New Popular Theatre groups stress the importance of audience participation and change, and through research and participant observation using oral history, informal conversation, questionnaires, accumulation of lore, and determination of community priorities, they undermine the official stories and create revolutionary theatre and theatre of resistance.
In their general definition, the authors evoke, among other matters, the collective process whereby artists both diversify their expertise and develop their strongest skills; the compatibility of forceful artistic directors and non-hierarchical structures; the fluid relation between grass-roots practitioners and many artists in professional theatres; the importance of national and international festivals, encuentros, and workshops; the fertilization resulting from political exile; the general insistence by popular theatre groups on a broad base rather than narrow political affiliation; the gains collective creation brings to actors, community members, and participating experts; the struggle to ideologize space; and the focus on cultural identity and class struggle.
The most advanced productions avoid folklore, combine legend with modern critical analysis, and present protagonists who “transcend their well-established position of victims.”
The final case study pays tribute to invisible and incidental theater (teatro coyuntural): Chilean women claim that anonymous bodies found in garbage dumps are their own disappeared relatives; youth cover their faces with traditional masks during the Nicaraguan insurrection; the Argentine Mothers and Grandmothers of the Disappeared walk the Plaza de Mayo day after day, and Teatro Abierto, inspired by them, explores the strength of the circle and its own “historical connection to the aboriginal cultures.”
The subject of Latin American Popular Theatre (which excludes the English and French Caribbean but includes in rather token form Latino Theatre in the United States) is grand and complex, rendered especially challenging by the inaccessibility of documentation, not only in the early years, but also to some degree in modern times, when much performance is textless, local, unreported.
The authors are nicely sensitive to the problems of their task, explaining for instance how they might determine a text from the revolutionary years to be unpolitical, whereas intonations and gestures on stage might in fact have rendered it deeply so.
Their task is also difficult, as they announce, because they are attempting in 208 pages to give both a “general overview” and a “detailed chronicle.” And here the book, perhaps inevitably, suffers.

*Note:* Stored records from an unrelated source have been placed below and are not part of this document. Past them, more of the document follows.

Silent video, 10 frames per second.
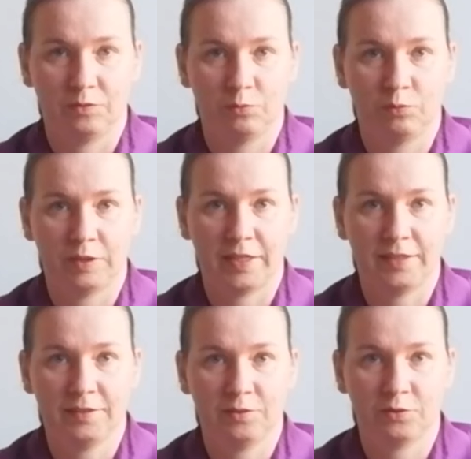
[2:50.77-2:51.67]
To
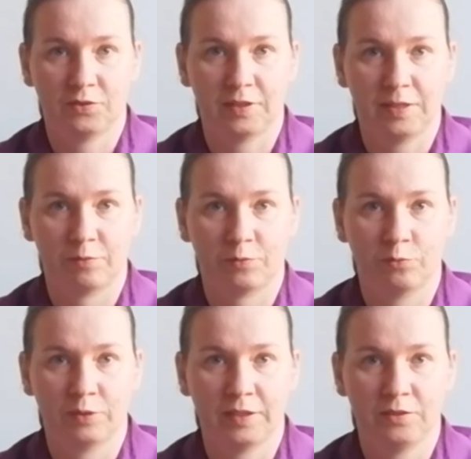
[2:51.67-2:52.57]
create yourself, to
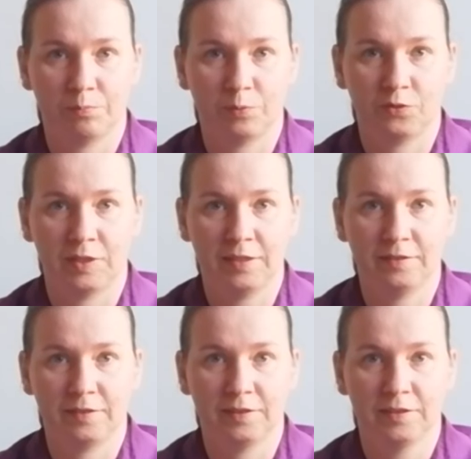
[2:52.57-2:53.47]
create your
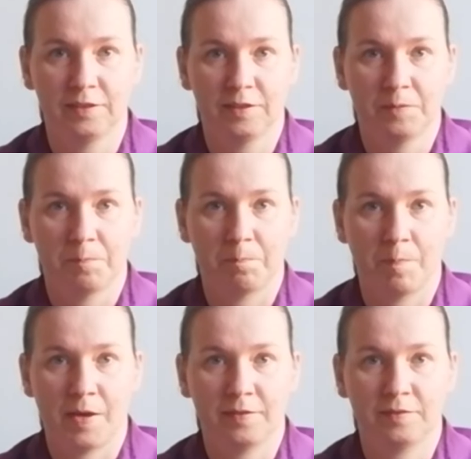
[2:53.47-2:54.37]
personality,
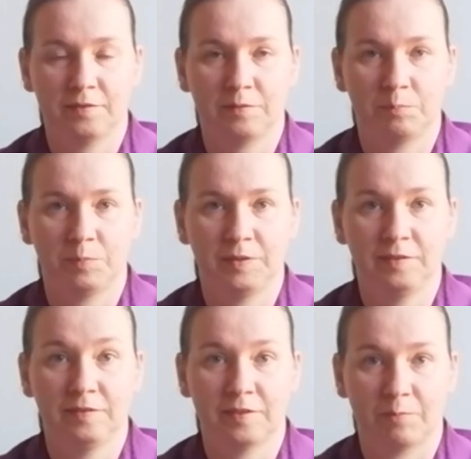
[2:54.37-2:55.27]
must
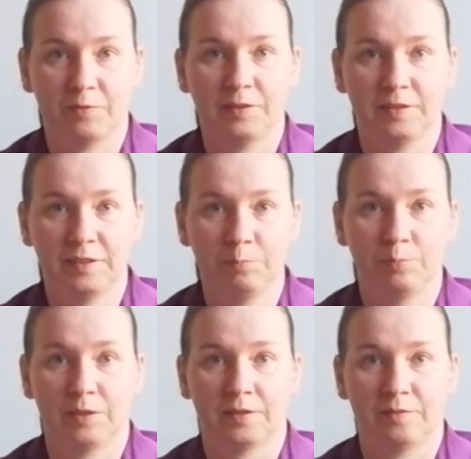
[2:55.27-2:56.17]
be something
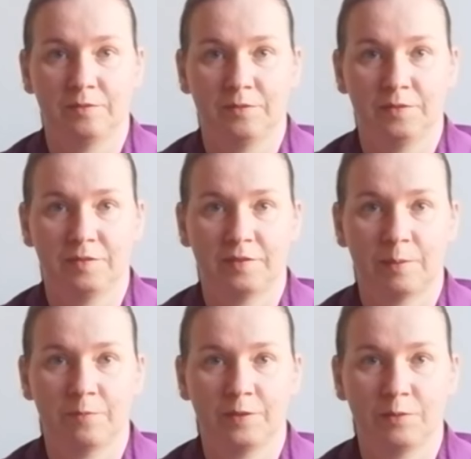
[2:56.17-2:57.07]
deeper,
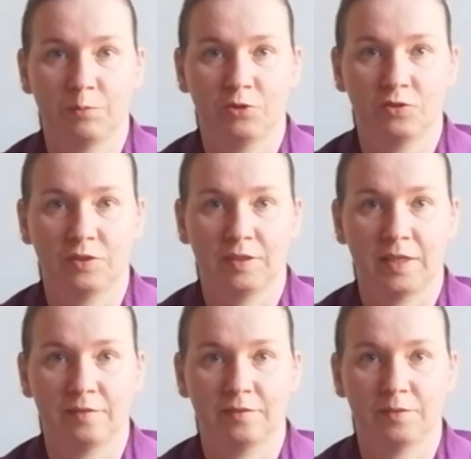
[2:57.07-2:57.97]
something which
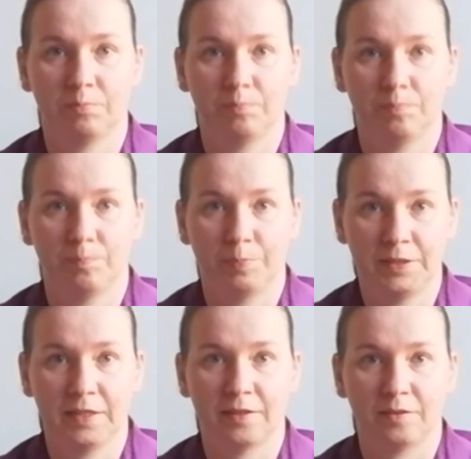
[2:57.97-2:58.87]
has a
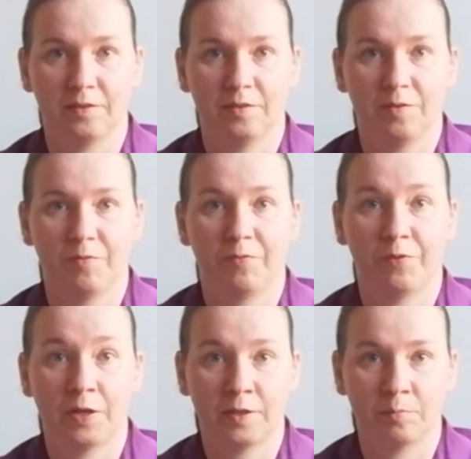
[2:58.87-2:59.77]
bigger
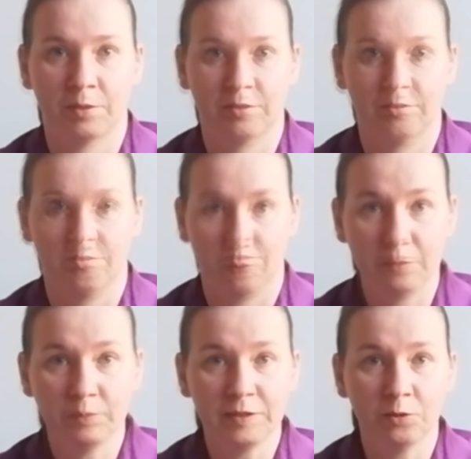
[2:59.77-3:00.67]
fundament.
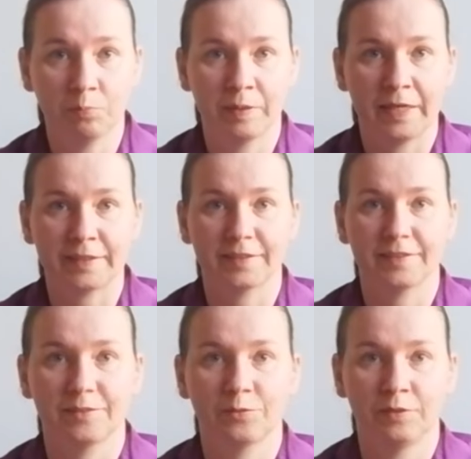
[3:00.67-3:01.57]
When we go back
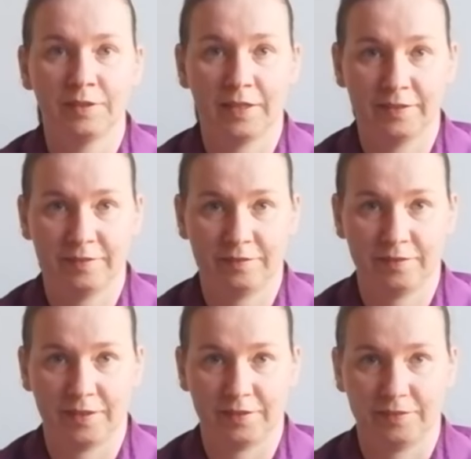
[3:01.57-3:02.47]
to the other
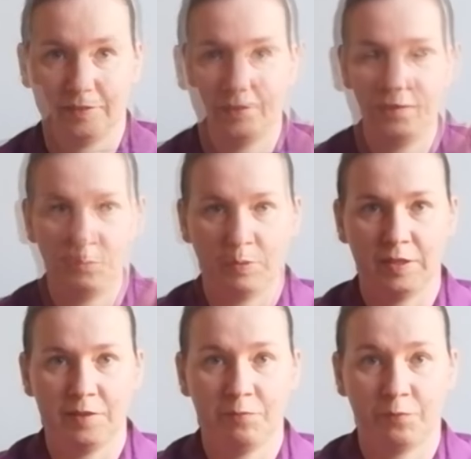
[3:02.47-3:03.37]
side,
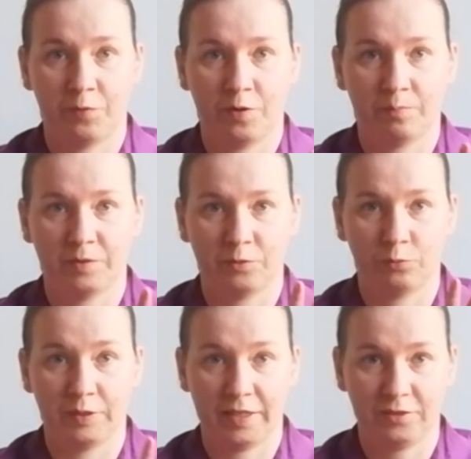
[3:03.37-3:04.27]
away from the
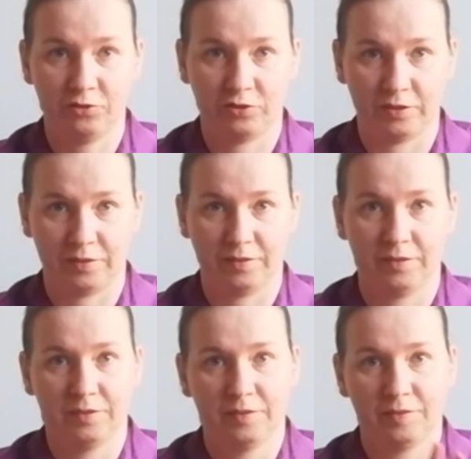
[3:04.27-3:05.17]
creation
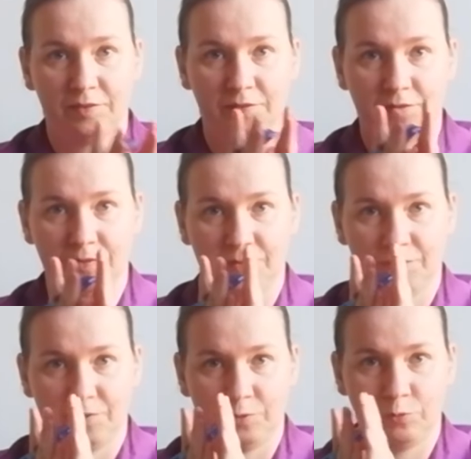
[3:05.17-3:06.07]

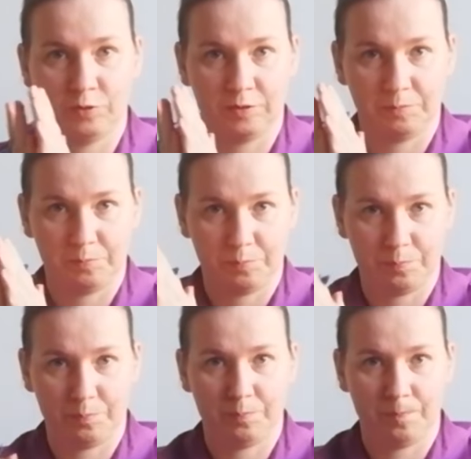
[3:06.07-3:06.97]
to the
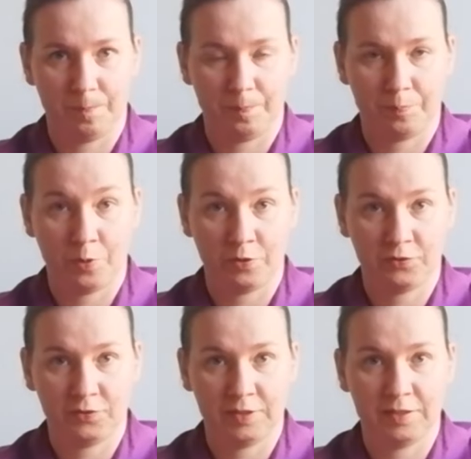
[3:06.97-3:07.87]

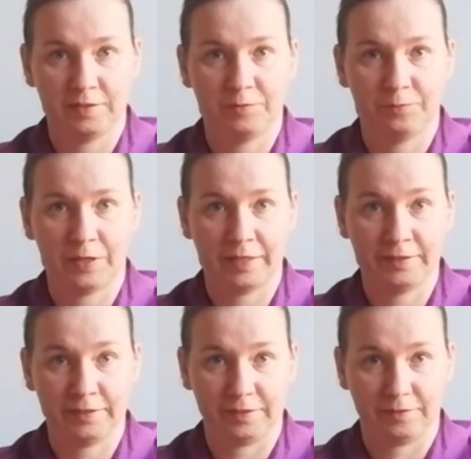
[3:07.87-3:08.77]
personality
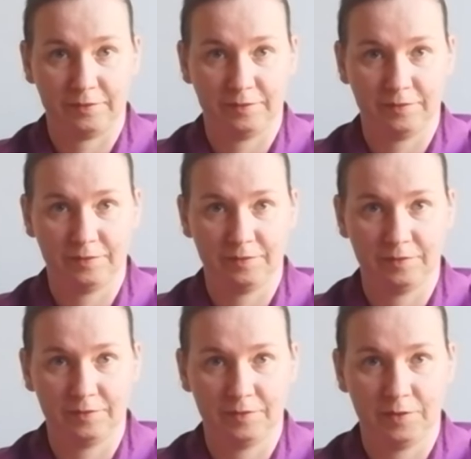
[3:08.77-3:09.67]
finding,
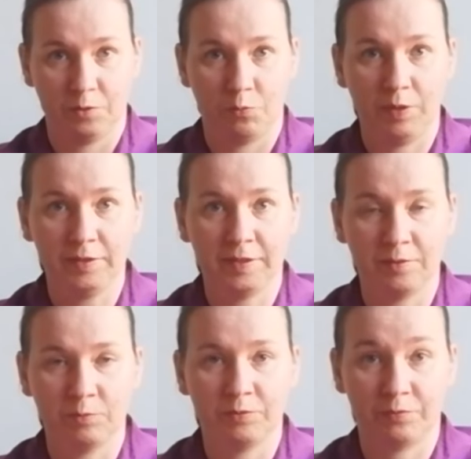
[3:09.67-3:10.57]
what
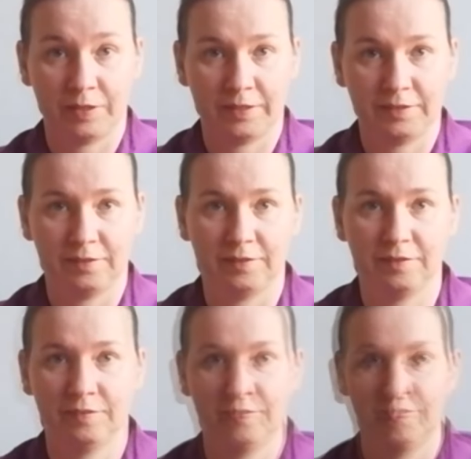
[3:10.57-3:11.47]
can we find in
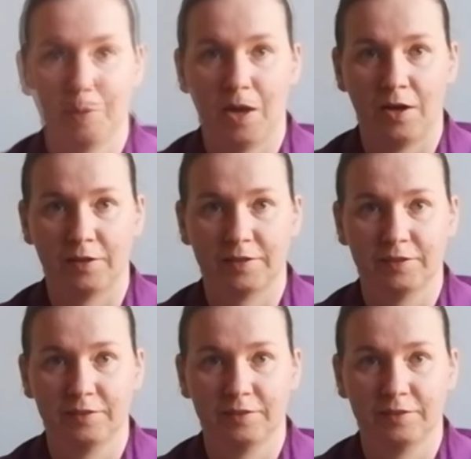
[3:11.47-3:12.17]
this part?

The general overview prevails, giving us a plethora of tight, helpful generalizations, of significant categories and distinctions, of accurate lists of historical influences.
The authors have conducted highly competent, careful, responsible, politically thoughtful research, but Latin American Popular Theatre becomes very alive only when we reach the detailed, exciting case studies, which are much more provocative for practitioners and students of popular theater than anything else in the book.
The focus on overview, the collective process of writing, and perhaps a notion of how scholarly work must appear on a page limits too much these committed authors to passionless prose, to a formal clash with the passionate art they tell us of in Part Three. Nevertheless, they have given us an extremely helpful, highly professional introduction to the Latin American popular theatre movement.